In 2000, almost 5 million admissions to U.S. hospitals involved treatment for one or more potentially preventable conditions, at a cost more of more than $26.5 billion. Assuming an average cost of $5,300 per admission, a 5% decrease in the rate of preventable hospitalizations in the U.S. could result in a cost savings of more than $1.3 billion.
Health Successes In The U.S.
Occupational fatalities have declined in the last 5 years, from 5.3 deaths in 2007 to 4.1 deaths per 100,000 workers in 2012 (the 2011 rate was 4.0 deaths per 100,000 workers).
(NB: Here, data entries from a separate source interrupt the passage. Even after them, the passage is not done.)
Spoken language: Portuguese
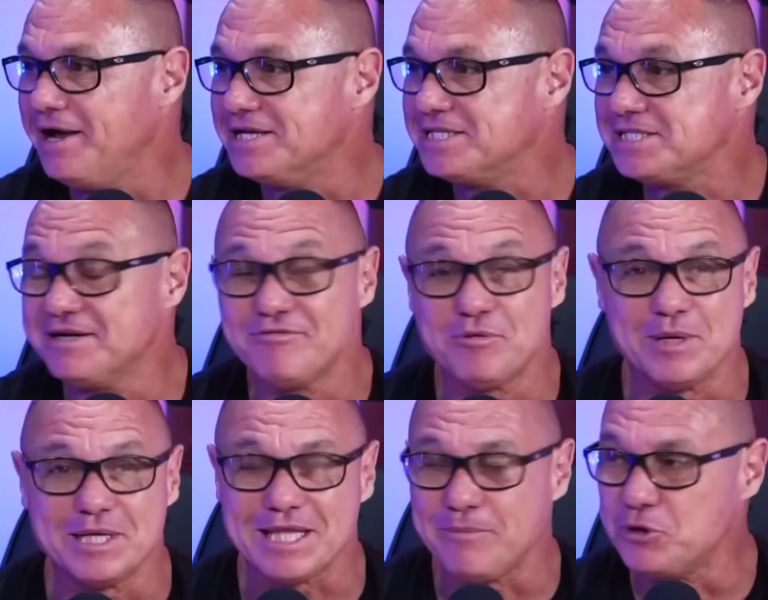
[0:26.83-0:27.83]
senão eu vou
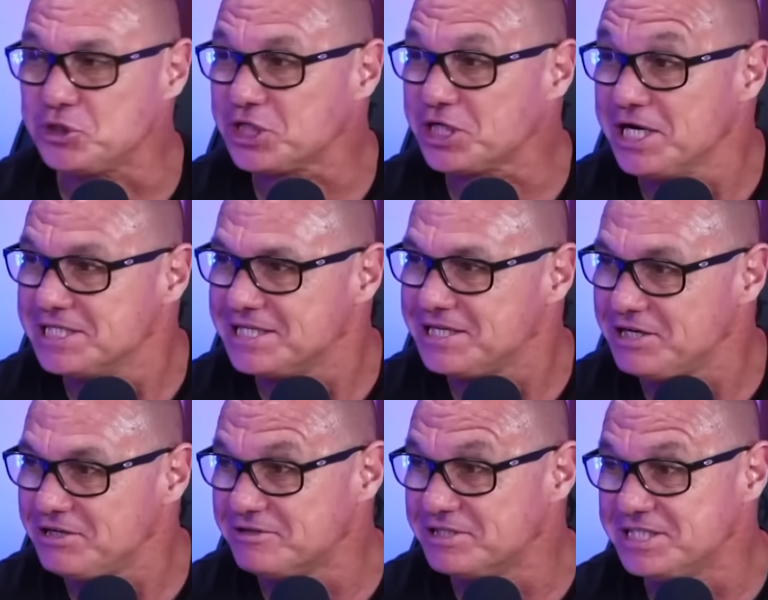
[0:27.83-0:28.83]
botar meus cães atrás de
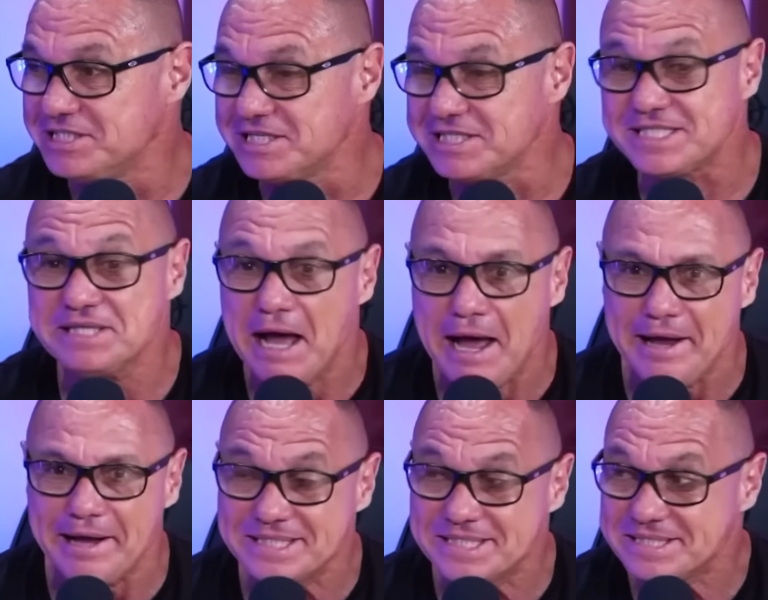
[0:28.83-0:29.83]
você,
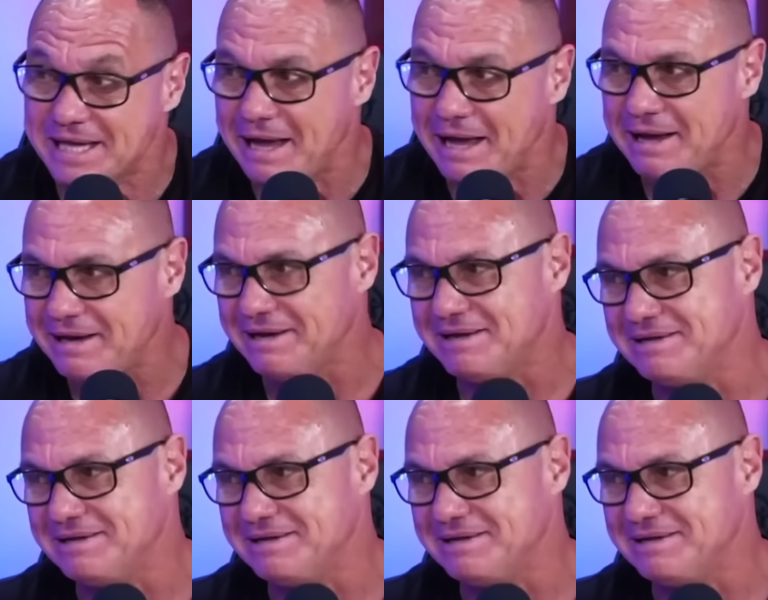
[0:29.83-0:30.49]
saia, saia.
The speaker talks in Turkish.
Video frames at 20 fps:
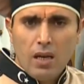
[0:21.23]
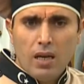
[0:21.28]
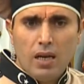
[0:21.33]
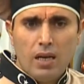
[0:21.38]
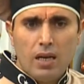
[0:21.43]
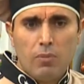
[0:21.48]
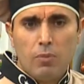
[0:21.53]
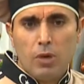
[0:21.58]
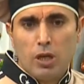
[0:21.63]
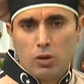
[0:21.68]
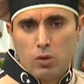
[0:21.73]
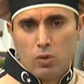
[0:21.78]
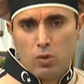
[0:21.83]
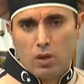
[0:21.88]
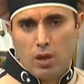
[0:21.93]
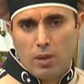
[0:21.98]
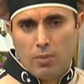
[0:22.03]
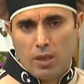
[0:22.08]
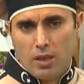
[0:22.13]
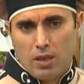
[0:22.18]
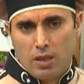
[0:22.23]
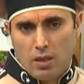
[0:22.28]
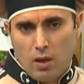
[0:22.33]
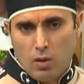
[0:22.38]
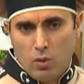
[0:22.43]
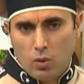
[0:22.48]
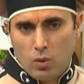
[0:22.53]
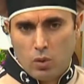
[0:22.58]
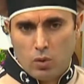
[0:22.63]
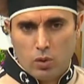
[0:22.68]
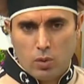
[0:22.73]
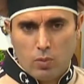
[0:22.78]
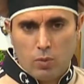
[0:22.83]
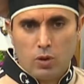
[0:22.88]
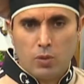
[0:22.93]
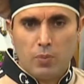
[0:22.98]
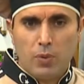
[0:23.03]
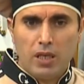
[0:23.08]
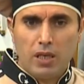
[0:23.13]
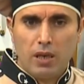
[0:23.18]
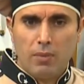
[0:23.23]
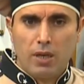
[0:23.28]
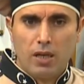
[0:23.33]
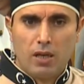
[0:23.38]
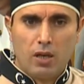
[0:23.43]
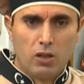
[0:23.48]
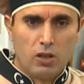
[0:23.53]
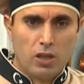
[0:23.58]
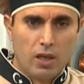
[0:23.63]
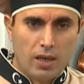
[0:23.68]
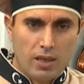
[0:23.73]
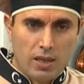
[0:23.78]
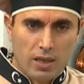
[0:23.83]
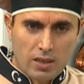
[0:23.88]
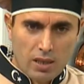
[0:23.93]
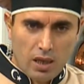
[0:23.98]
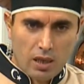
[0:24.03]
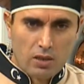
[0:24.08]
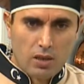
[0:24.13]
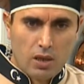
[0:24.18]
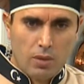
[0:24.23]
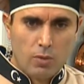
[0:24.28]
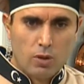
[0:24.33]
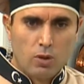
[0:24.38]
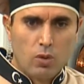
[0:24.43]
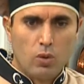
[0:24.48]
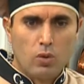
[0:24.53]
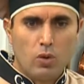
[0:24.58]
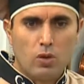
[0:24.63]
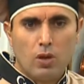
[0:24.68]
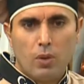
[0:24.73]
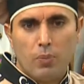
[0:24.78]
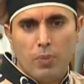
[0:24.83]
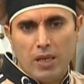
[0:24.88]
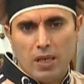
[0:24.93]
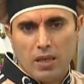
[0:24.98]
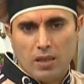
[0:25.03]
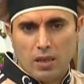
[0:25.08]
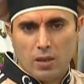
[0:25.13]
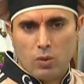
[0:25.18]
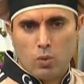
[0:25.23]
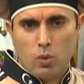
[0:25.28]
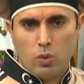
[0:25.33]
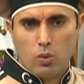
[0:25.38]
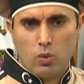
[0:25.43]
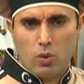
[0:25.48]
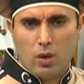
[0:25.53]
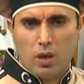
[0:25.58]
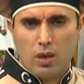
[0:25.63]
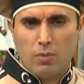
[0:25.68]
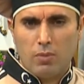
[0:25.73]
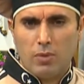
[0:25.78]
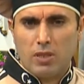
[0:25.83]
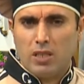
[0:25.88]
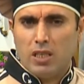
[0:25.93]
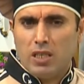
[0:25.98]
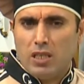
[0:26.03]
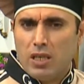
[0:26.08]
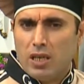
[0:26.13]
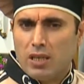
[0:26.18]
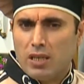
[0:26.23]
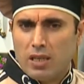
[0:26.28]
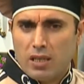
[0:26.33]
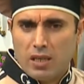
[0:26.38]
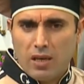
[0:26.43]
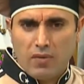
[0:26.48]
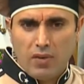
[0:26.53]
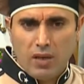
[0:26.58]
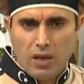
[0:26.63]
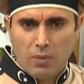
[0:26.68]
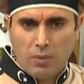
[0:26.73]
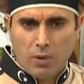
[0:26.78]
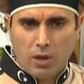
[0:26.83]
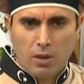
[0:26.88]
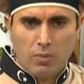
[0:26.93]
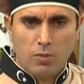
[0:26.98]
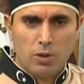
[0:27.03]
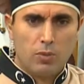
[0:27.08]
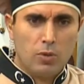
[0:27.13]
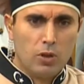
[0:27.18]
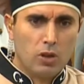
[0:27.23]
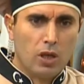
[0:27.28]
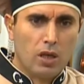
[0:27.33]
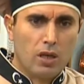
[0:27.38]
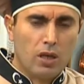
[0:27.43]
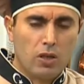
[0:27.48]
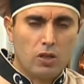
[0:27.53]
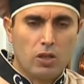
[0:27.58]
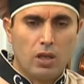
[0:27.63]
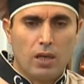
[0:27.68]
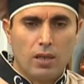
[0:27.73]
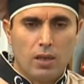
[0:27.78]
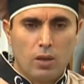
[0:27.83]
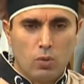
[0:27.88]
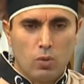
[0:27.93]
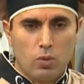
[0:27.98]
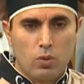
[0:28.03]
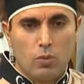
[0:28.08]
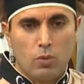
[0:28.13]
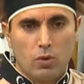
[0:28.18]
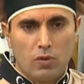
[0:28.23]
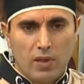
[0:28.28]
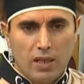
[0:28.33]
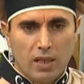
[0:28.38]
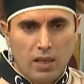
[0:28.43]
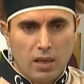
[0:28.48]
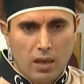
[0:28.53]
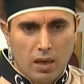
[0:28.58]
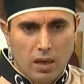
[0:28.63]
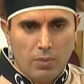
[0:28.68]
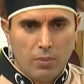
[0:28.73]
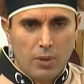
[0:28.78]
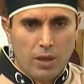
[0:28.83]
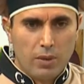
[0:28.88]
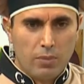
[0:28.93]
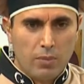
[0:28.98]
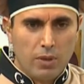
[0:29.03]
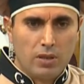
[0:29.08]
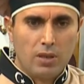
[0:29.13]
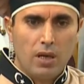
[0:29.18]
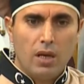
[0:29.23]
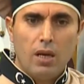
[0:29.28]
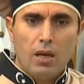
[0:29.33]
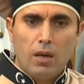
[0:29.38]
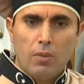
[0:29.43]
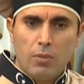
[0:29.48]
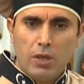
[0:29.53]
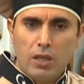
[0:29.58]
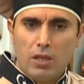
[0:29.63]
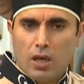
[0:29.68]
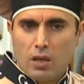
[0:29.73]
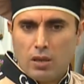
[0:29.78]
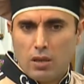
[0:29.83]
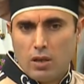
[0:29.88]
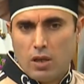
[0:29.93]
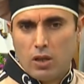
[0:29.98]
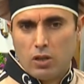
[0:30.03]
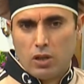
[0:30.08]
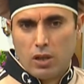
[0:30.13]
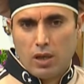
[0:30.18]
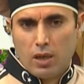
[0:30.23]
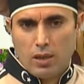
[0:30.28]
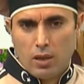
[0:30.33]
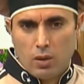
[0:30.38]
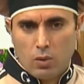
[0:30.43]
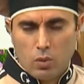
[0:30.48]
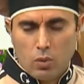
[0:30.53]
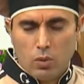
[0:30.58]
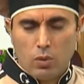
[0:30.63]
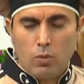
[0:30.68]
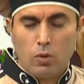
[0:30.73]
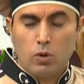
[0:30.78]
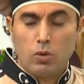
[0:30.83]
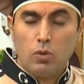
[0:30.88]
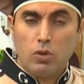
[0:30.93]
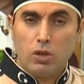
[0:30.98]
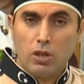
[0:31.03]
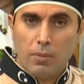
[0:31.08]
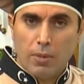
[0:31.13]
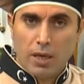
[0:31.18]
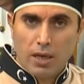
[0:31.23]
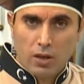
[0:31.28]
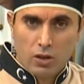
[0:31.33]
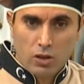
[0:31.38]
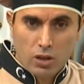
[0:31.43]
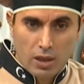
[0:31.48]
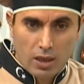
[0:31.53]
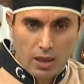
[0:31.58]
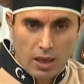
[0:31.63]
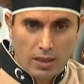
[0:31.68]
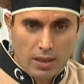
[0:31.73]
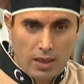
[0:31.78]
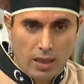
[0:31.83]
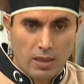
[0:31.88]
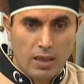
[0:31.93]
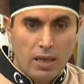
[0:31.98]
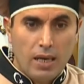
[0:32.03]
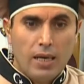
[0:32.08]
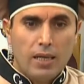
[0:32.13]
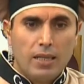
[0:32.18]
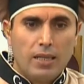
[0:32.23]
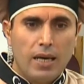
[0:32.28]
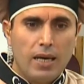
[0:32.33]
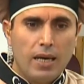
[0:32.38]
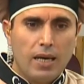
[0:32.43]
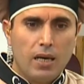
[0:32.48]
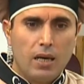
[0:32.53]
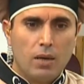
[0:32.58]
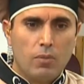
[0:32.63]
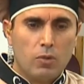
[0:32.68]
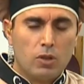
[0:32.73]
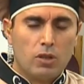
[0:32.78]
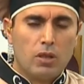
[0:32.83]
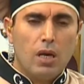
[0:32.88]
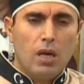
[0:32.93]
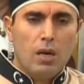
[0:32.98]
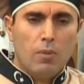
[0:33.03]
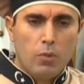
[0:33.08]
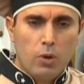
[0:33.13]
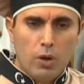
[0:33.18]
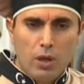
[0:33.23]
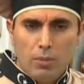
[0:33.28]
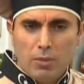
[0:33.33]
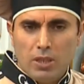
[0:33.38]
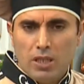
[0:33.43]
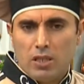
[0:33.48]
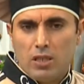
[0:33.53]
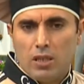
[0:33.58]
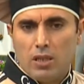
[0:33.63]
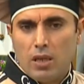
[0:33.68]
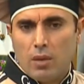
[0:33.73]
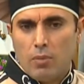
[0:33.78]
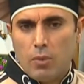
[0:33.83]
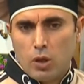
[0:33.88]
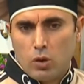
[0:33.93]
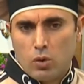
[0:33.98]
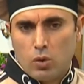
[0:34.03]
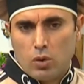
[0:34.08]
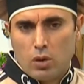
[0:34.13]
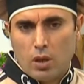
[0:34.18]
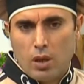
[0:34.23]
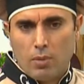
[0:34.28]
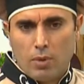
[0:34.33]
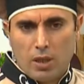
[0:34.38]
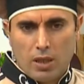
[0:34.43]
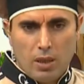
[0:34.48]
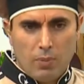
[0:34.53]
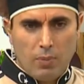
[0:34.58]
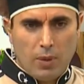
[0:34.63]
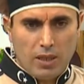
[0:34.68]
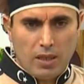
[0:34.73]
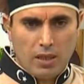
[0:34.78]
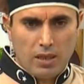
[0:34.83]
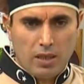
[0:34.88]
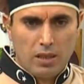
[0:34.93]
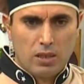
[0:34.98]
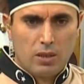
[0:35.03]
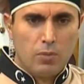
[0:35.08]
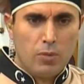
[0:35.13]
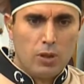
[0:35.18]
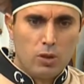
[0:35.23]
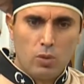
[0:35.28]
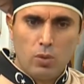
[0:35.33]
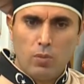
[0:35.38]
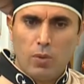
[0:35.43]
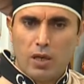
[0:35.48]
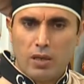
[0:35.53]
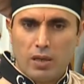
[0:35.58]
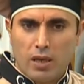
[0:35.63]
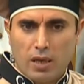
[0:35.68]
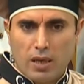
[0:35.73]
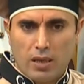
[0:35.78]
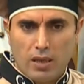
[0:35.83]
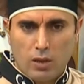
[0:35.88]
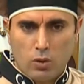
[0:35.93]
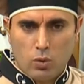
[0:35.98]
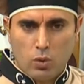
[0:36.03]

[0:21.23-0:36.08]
500 ee, gram kadar tavuk göğsümüz, 1 yemek kaşığı kadar salçamız, ondan sonra 1 adet kuru soğanımız, 2 adet defne yaprağımız, 1 çay kaşığı kadar tuzumuz ve de karabiberimiz, 1 tatlı kaşığı kadar unumuz, 3 yemek kaşığı kadar tereyağımız. Püremiz için de 500 gram kadar patates, bir su bardağı kadar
The rates are the lowest in 23 years.
The average amount of fine particulate in the air continues to decline from 13.2 micrograms in 2003 to 10.5 micrograms per cubic meter in 2012.
Infectious disease has dropped from 19.7 cases in 1998 to 12.4 cases per 100,000 population in 2012 (however, the incidence remains above the rate of 9.0 cases in 2009 and 2010 and 10.3 cases per 100,000 population in 2011).
The infant mortality rate decreased 36% from 10.2 deaths in 1990 to 6.5 deaths per 1,000 live births in 2012. Compared to the 1990s, improvements have slowed dramatically in the last 12 years (infant mortality improved significantly in the 1990s but has largely stagnated between 6.5 and 7.0 deaths per 1,000 live births for the last ten years).
Since 1990, there has been an 18% decline from 8,716 years of potential life lost before age 75 per 100,000 population to 7,151 years of potential life lost before age 75 per 100,000 population in 2012. Premature deaths, like several other metrics, have leveled off in the last decade compared to gains in the 1990s.
Since 1990, cardiovascular deaths have declined 35%, from 405.1 deaths in 1990 to 264.9 deaths per 100,000 population in 2012. This continues a relatively constant improvement of 2% to 3% each year.
Cancer deaths declined 8% from 197.5 deaths in 1990 to 182.5 deaths per 100,000 population in 2012. This continues to show a more rapid improvement in the last few years than earlier in the 2000s.
At 404 offenses per 100,000 population, violent crime is 34% lower than in 1990 and 47% lower than its peak in 1993.
Between 1900 and 2009, the life expectancy at birth increased by 31.2 years, from 47.3 years in 1900 to 78.5 years of life in 2009. From 2000 to 2009, it increased by 1.7 years, from 76.8 years in 2000 to 78.5 years in 2009.